> **Work task**:
Reproduce the data below verbatim from the line containing "[413.43-414.43s]" through its final line, and produce nothing more.

[Dataset entries]
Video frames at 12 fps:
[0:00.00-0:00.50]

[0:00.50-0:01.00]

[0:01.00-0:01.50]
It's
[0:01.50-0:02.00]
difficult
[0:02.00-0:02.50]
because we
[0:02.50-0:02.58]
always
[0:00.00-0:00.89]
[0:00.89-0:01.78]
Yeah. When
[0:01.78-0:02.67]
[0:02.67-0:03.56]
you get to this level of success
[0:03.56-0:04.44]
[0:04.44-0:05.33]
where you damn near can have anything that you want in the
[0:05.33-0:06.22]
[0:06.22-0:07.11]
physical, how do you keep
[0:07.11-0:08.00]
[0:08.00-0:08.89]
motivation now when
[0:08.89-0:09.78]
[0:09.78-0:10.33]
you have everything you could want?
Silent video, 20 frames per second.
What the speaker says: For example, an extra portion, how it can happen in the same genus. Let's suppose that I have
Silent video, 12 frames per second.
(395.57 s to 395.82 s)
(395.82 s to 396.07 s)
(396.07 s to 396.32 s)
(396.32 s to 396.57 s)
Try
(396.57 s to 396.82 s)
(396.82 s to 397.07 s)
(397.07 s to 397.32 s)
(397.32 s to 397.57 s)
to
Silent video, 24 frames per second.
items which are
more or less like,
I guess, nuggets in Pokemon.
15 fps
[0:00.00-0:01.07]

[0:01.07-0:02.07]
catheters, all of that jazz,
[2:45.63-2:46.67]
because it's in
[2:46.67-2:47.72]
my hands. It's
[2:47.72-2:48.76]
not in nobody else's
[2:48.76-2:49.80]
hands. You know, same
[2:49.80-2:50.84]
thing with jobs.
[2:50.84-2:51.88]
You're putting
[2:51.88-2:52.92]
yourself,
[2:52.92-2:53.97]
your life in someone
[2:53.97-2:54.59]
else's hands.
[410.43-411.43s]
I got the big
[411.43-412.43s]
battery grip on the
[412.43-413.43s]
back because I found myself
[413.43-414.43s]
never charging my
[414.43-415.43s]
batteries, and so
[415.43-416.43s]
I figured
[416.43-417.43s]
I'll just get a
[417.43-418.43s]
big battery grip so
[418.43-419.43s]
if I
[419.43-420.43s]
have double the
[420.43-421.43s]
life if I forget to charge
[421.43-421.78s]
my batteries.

> **Result**:
[413.43-414.43s]
never charging my
[414.43-415.43s]
batteries, and so
[415.43-416.43s]
I figured
[416.43-417.43s]
I'll just get a
[417.43-418.43s]
big battery grip so
[418.43-419.43s]
if I
[419.43-420.43s]
have double the
[420.43-421.43s]
life if I forget to charge
[421.43-421.78s]
my batteries.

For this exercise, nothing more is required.